The Insurer denied coverage, reasoning that the policy provided coverage for damage to items that the homeowners added to the homes, but damage as a result of the builder’s or a subcontractor’s faulty workmanship was not covered by the policy. The Builder brought a declaratory relief action to the trial court and appealed after losing at trial. On appeal, the Builder prevailed when the court found that the policy did cover faulty workmanship.

So, how did the court find coverage and pave a new road for many contractors in the future? It all stemmed from the word "accident" and its meaning within the policy.

Like many CGL policies, the policy at issue contained broad insuring language covering property damage caused by an "occurrence" in the coverage territory during the policy period. "Occurrence" was defined in the policy as "an accident, including continuous or repeated exposure to substantially the same general harmful conditions." "Accident," as part of the definition of "occurrence," remained undefined by the policy.
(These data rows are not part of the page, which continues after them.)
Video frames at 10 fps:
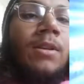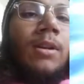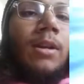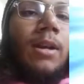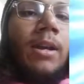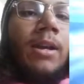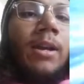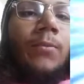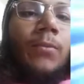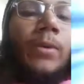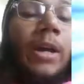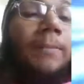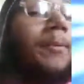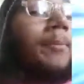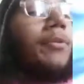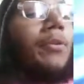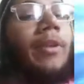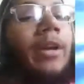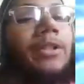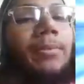And we got a purple
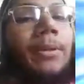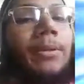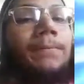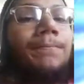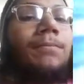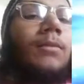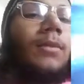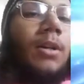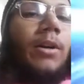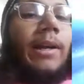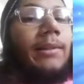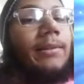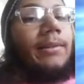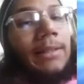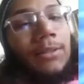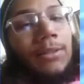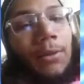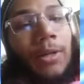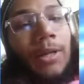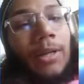fortification pill. Alright, that's
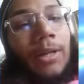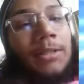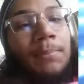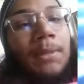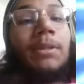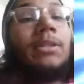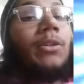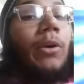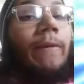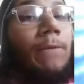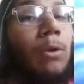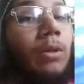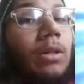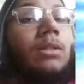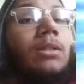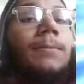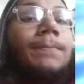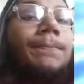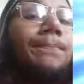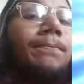30 SP plus 30 focus,
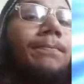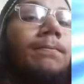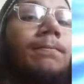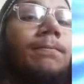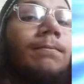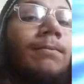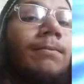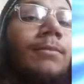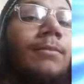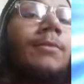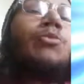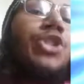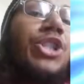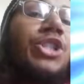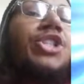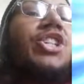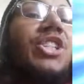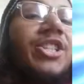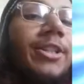which is good.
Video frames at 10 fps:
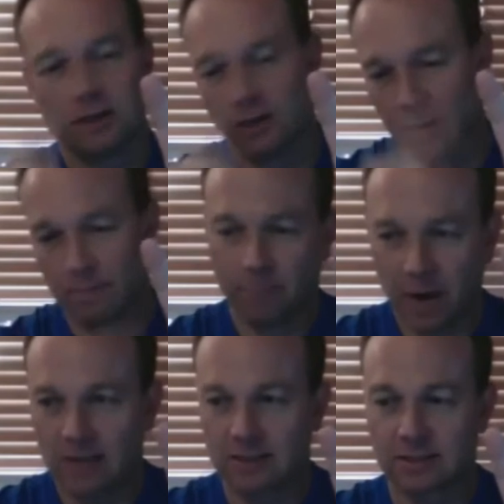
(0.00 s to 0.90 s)
It
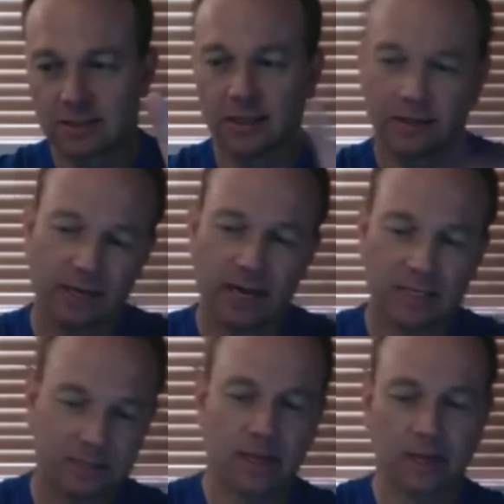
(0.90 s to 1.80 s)
pauses it and then
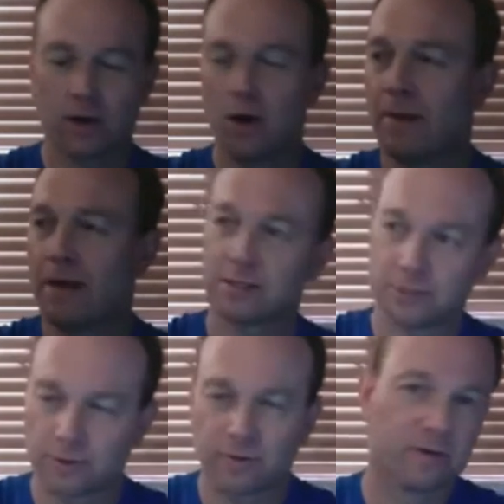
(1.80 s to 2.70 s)
has to make a call back to
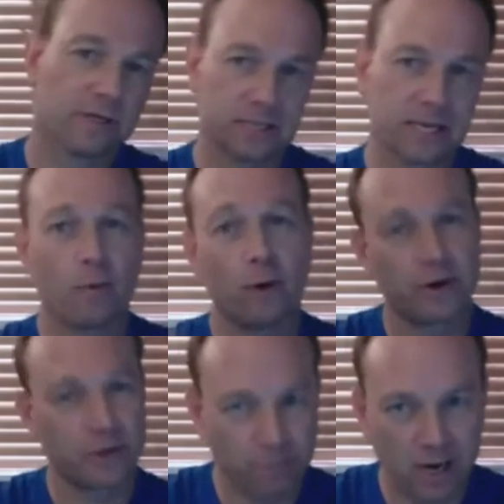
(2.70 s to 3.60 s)
the server to say
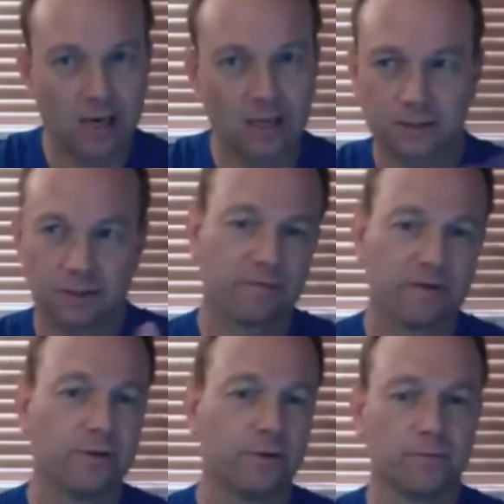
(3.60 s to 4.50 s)
where you pause, so that
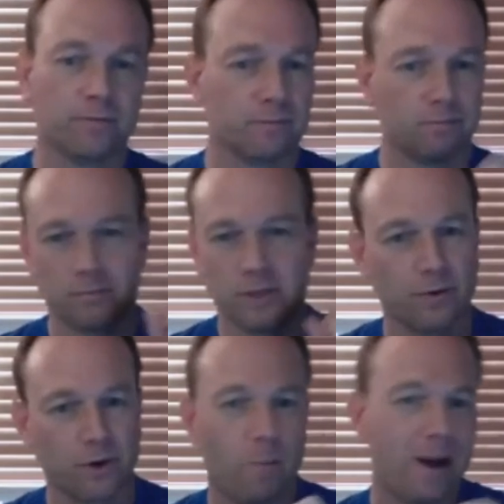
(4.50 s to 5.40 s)
if you
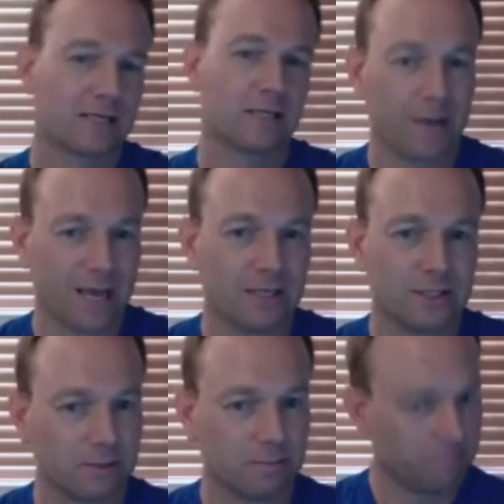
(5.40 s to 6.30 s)
go back to the
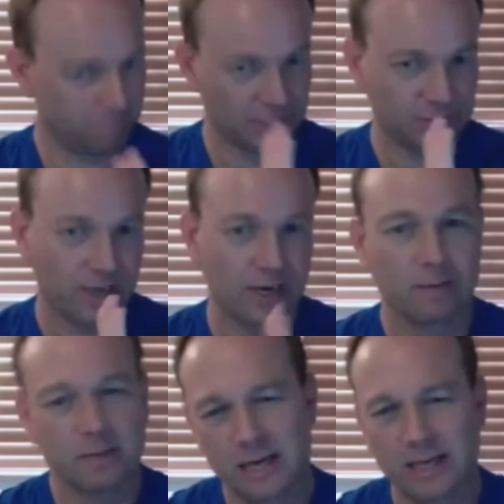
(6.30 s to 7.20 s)
page, it picks right
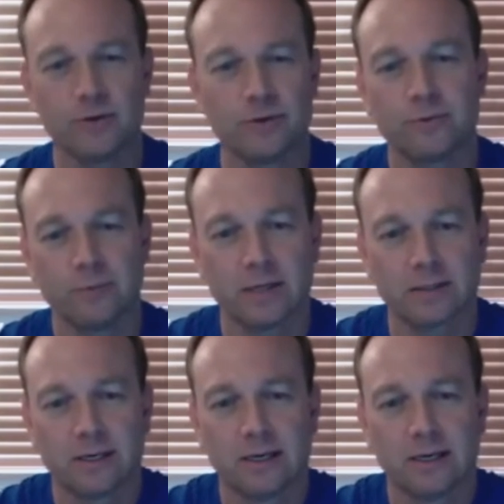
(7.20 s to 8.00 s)
up, kind of like YouTube does.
The court then looked to Florida jurisprudence and found instructional the case State Farm Fire & Casualty Co. v. CTC Development Corp., 720 So. 2d 1072 (Fla. 1998). In CTC Development, like in J.S.U.B., the term "accident," as it was found in the definition of "occurrence," was undefined by the policy at issue. The court then interpreted and defined "accident" as "encompassing not only accidental events but also injuries or damage neither expected nor intended from the standpoint of the insured."

Thus, although the Insurer argued that workmanship deficiencies, which resulted in later damage to the homes, should not be considered the result of an accident, the court, relying on the broad definition of "accident," held that this type of occurrence falls within the coverage of the policy.

The court also found it relevant to review and consider the exclusions that were contained in the policy. Noteworthy is the "Damage to Your Work" exclusion and the exception that was present in the policy at issue in J.S.U.B. The exclusion and exception read as follows:

Property damage’ to ‘your work’ arising out of it or any part of it included in the ‘products-completed operations hazard’. This exclusion does not apply if the damaged work or the work out of which the damage arises was performed on your behalf by a subcontractor. (emphasis added).

The Insurer argued that this exclusion and exception were not applicable and should not even be considered because the policy does not provide coverage for the Builder’s claim. Before J.S.U.B., Florida courts were finding that a general contractor’s policy does not cover a general contractor for the faulty work of a subcontractor. The court, however, held that the policy provisions should be considered as a whole and reviewed in its entirety. Each provision was to be given its full effect. Thus, the court found that since the damage to the homes was a result of the faulty work of a subcontractor, the exception to the exclusion applied and coverage existed for the Builder.

The ruling from J.S.U.B. will likely have a large impact, not just on general contractors and subcontractors, but on insurers. The court’s broad interpretation of this policy has opened the door to insurance coverage that in the past did not exist.

In Florida’s booming real estate market, where new housing developments are sprouting faster than palm trees, one must wonder how insurers cannot see an increase in claims by general contractors. Everyone - developers, investors, and agents alike - is racing to grab their piece of pie in this hot real estate market. Consumers and insurers can only hope that this race does not lead to too much stumbling and falling (or sinking) by the contractors who cannot seem to run fast enough.